§ **Exercise requirements**
Your output must hold every entry exactly as written and none of the pictures.

§ **Data for processing**
※

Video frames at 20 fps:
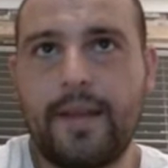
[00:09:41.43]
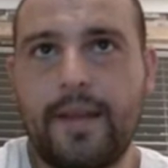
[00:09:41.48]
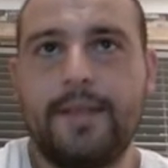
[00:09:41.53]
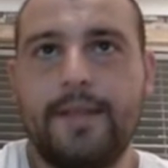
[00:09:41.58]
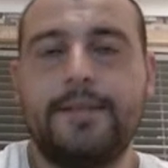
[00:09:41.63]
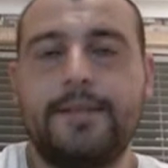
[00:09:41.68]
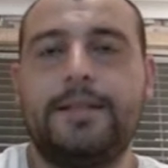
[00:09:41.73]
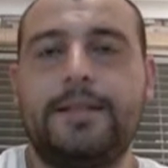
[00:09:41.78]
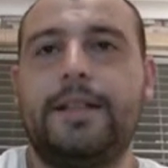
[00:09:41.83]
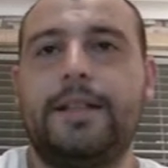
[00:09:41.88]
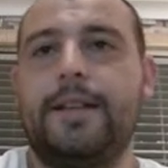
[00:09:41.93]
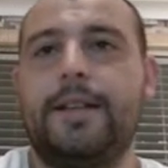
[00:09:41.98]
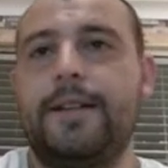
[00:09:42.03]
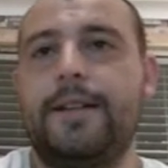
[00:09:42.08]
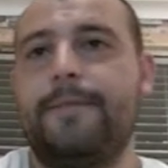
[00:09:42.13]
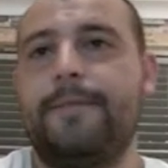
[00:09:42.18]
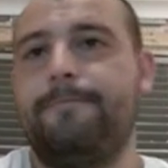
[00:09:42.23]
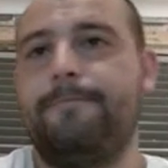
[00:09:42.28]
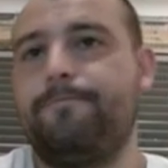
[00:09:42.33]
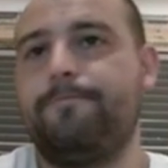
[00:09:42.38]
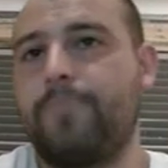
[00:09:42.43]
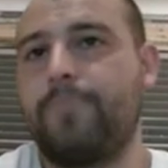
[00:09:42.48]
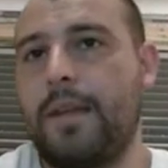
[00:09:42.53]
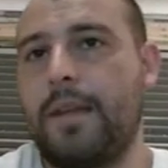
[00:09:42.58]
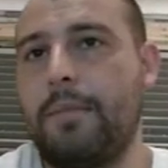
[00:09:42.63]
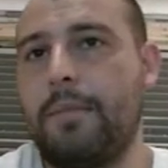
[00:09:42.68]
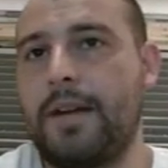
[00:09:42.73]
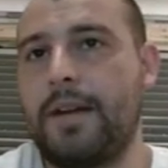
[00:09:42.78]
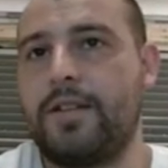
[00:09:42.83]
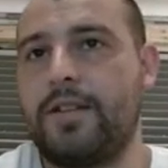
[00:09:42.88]
He
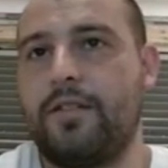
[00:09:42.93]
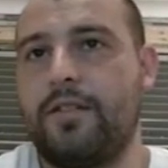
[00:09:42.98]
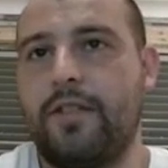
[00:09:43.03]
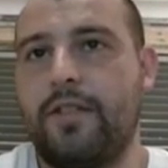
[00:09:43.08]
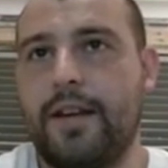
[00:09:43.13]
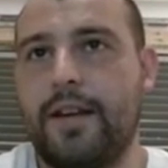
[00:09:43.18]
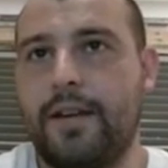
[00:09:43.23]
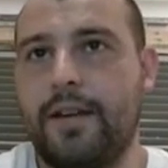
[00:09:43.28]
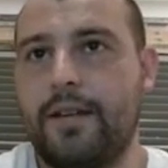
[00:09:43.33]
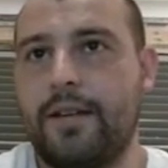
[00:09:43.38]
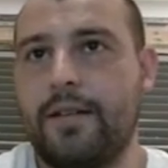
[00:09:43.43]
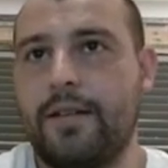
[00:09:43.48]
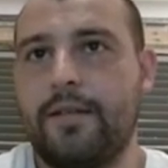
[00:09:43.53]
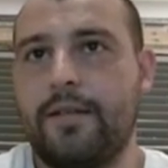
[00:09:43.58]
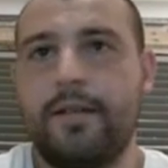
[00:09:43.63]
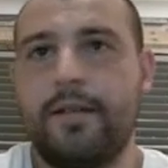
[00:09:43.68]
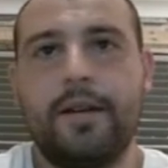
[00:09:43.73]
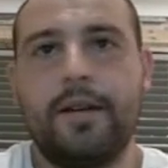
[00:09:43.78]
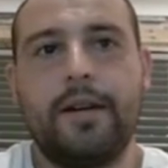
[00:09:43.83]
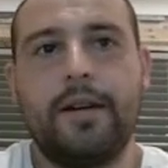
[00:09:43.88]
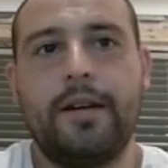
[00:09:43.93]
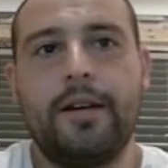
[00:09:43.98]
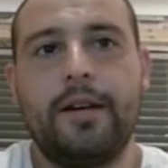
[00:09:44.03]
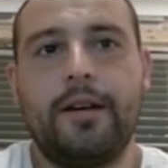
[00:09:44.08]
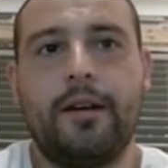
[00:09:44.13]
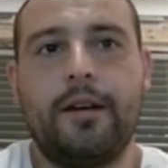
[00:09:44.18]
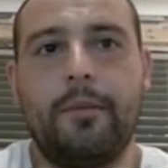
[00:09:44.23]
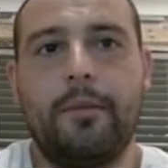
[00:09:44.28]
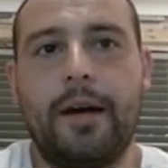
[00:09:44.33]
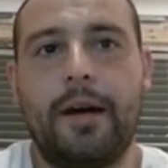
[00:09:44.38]
makes you think
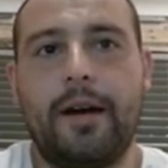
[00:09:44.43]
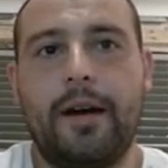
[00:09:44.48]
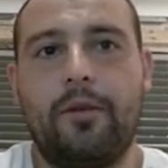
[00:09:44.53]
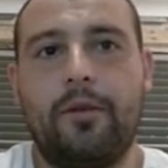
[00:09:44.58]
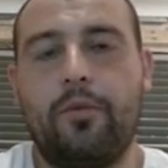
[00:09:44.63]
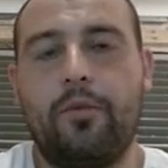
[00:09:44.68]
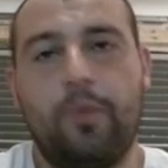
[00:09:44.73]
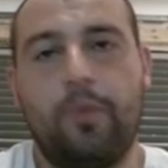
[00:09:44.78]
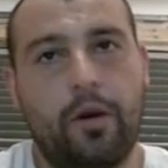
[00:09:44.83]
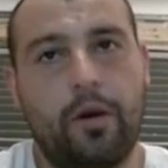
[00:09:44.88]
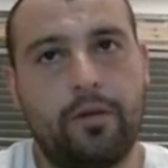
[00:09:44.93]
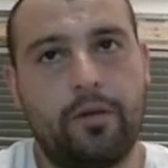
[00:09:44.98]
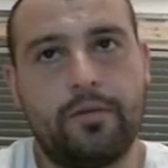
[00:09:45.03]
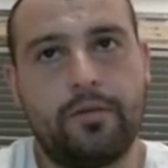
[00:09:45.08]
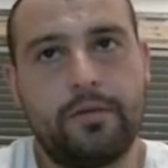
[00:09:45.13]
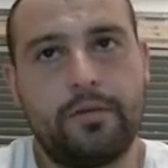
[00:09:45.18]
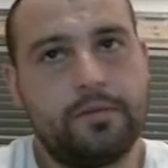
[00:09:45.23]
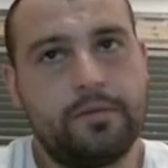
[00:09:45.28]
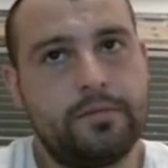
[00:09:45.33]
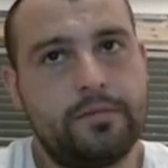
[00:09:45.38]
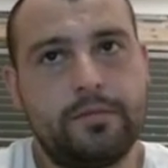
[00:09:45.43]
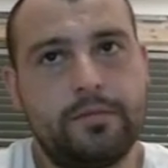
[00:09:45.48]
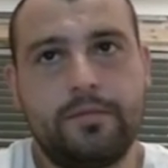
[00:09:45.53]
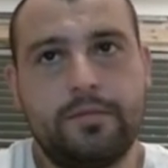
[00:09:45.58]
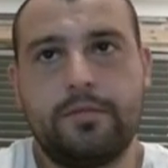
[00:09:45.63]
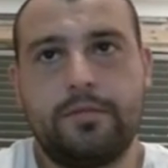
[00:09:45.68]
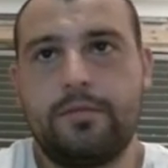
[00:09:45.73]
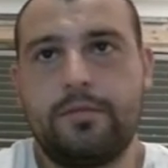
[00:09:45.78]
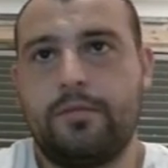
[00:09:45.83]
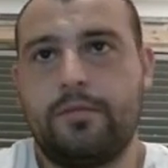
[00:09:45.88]
about what
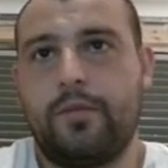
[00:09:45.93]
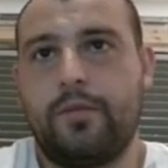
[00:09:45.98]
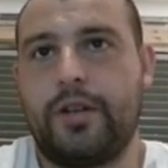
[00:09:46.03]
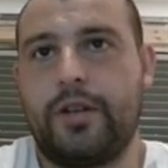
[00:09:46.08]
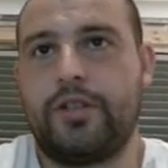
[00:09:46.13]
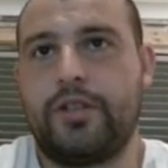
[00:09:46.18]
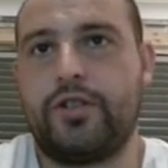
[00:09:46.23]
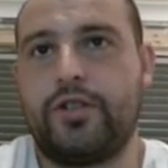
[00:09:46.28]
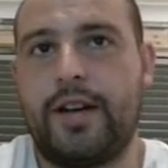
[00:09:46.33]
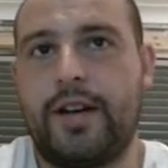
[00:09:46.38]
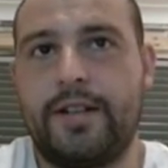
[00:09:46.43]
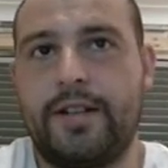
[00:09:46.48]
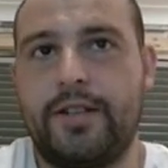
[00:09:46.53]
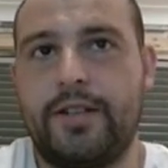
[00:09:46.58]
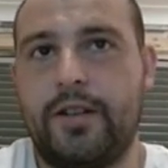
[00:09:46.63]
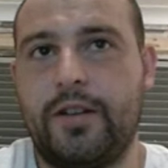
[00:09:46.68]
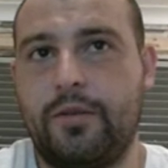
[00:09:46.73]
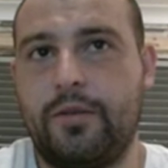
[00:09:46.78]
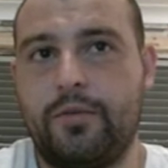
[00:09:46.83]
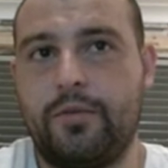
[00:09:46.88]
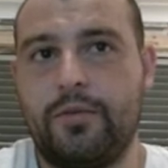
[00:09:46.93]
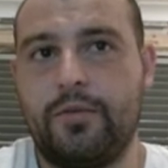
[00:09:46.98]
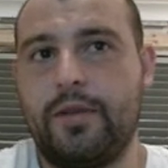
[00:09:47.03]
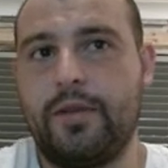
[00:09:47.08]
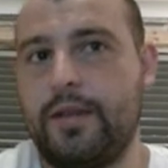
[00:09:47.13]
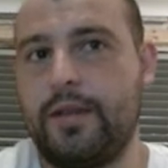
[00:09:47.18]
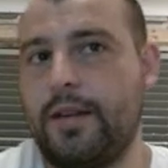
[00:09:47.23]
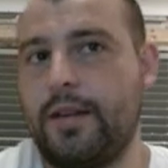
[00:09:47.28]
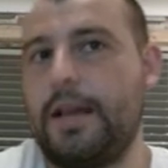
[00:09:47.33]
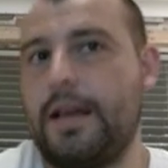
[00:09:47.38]
he's trying to do.
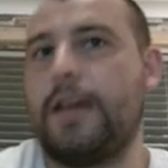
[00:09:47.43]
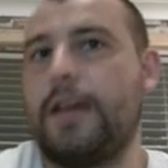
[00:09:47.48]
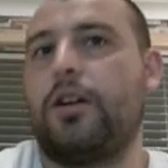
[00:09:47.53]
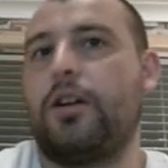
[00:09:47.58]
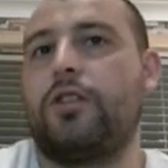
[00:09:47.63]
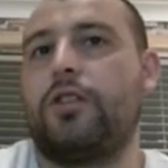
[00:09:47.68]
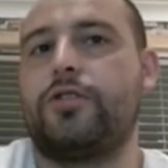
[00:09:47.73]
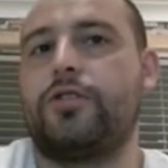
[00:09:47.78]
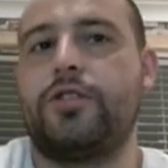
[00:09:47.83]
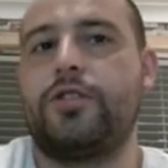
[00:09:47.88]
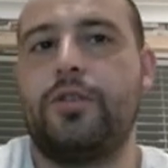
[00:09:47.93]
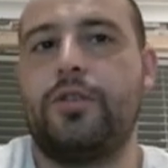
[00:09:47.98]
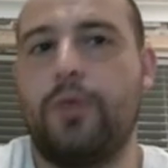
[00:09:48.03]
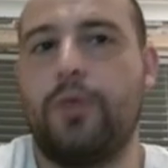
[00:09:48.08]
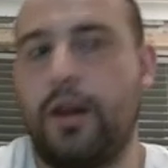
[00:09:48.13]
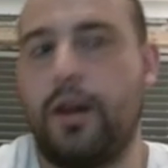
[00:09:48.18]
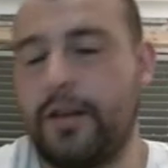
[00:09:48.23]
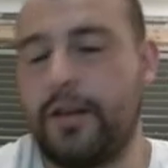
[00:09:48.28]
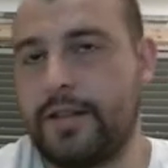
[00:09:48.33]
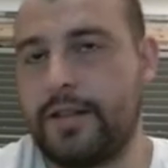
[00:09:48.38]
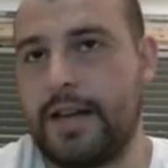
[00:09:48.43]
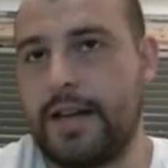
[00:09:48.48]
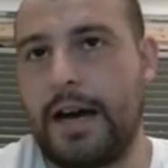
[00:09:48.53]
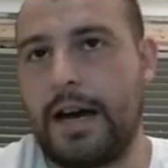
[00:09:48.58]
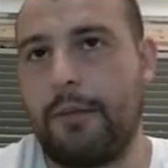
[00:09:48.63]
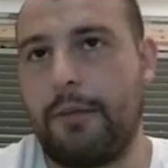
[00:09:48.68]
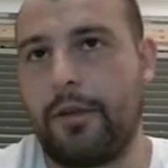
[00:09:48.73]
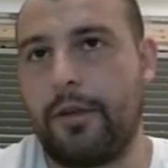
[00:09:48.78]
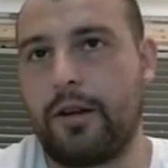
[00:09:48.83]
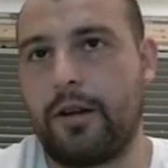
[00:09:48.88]
It costs you a lot of time on
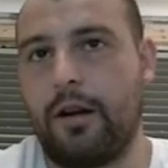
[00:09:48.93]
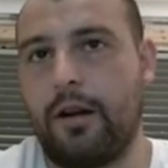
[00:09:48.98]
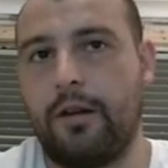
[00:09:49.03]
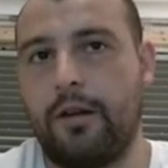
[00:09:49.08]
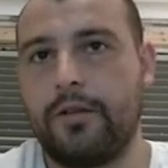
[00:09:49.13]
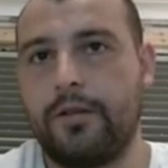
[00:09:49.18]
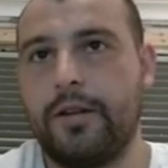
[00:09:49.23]
the clock.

※

§ **Response**
Video frames at 20 fps:
[00:09:41.43]
[00:09:41.48]
[00:09:41.53]
[00:09:41.58]
[00:09:41.63]
[00:09:41.68]
[00:09:41.73]
[00:09:41.78]
[00:09:41.83]
[00:09:41.88]
[00:09:41.93]
[00:09:41.98]
[00:09:42.03]
[00:09:42.08]
[00:09:42.13]
[00:09:42.18]
[00:09:42.23]
[00:09:42.28]
[00:09:42.33]
[00:09:42.38]
[00:09:42.43]
[00:09:42.48]
[00:09:42.53]
[00:09:42.58]
[00:09:42.63]
[00:09:42.68]
[00:09:42.73]
[00:09:42.78]
[00:09:42.83]
[00:09:42.88]
He
[00:09:42.93]
[00:09:42.98]
[00:09:43.03]
[00:09:43.08]
[00:09:43.13]
[00:09:43.18]
[00:09:43.23]
[00:09:43.28]
[00:09:43.33]
[00:09:43.38]
[00:09:43.43]
[00:09:43.48]
[00:09:43.53]
[00:09:43.58]
[00:09:43.63]
[00:09:43.68]
[00:09:43.73]
[00:09:43.78]
[00:09:43.83]
[00:09:43.88]
[00:09:43.93]
[00:09:43.98]
[00:09:44.03]
[00:09:44.08]
[00:09:44.13]
[00:09:44.18]
[00:09:44.23]
[00:09:44.28]
[00:09:44.33]
[00:09:44.38]
makes you think
[00:09:44.43]
[00:09:44.48]
[00:09:44.53]
[00:09:44.58]
[00:09:44.63]
[00:09:44.68]
[00:09:44.73]
[00:09:44.78]
[00:09:44.83]
[00:09:44.88]
[00:09:44.93]
[00:09:44.98]
[00:09:45.03]
[00:09:45.08]
[00:09:45.13]
[00:09:45.18]
[00:09:45.23]
[00:09:45.28]
[00:09:45.33]
[00:09:45.38]
[00:09:45.43]
[00:09:45.48]
[00:09:45.53]
[00:09:45.58]
[00:09:45.63]
[00:09:45.68]
[00:09:45.73]
[00:09:45.78]
[00:09:45.83]
[00:09:45.88]
about what
[00:09:45.93]
[00:09:45.98]
[00:09:46.03]
[00:09:46.08]
[00:09:46.13]
[00:09:46.18]
[00:09:46.23]
[00:09:46.28]
[00:09:46.33]
[00:09:46.38]
[00:09:46.43]
[00:09:46.48]
[00:09:46.53]
[00:09:46.58]
[00:09:46.63]
[00:09:46.68]
[00:09:46.73]
[00:09:46.78]
[00:09:46.83]
[00:09:46.88]
[00:09:46.93]
[00:09:46.98]
[00:09:47.03]
[00:09:47.08]
[00:09:47.13]
[00:09:47.18]
[00:09:47.23]
[00:09:47.28]
[00:09:47.33]
[00:09:47.38]
he's trying to do.
[00:09:47.43]
[00:09:47.48]
[00:09:47.53]
[00:09:47.58]
[00:09:47.63]
[00:09:47.68]
[00:09:47.73]
[00:09:47.78]
[00:09:47.83]
[00:09:47.88]
[00:09:47.93]
[00:09:47.98]
[00:09:48.03]
[00:09:48.08]
[00:09:48.13]
[00:09:48.18]
[00:09:48.23]
[00:09:48.28]
[00:09:48.33]
[00:09:48.38]
[00:09:48.43]
[00:09:48.48]
[00:09:48.53]
[00:09:48.58]
[00:09:48.63]
[00:09:48.68]
[00:09:48.73]
[00:09:48.78]
[00:09:48.83]
[00:09:48.88]
It costs you a lot of time on
[00:09:48.93]
[00:09:48.98]
[00:09:49.03]
[00:09:49.08]
[00:09:49.13]
[00:09:49.18]
[00:09:49.23]
the clock.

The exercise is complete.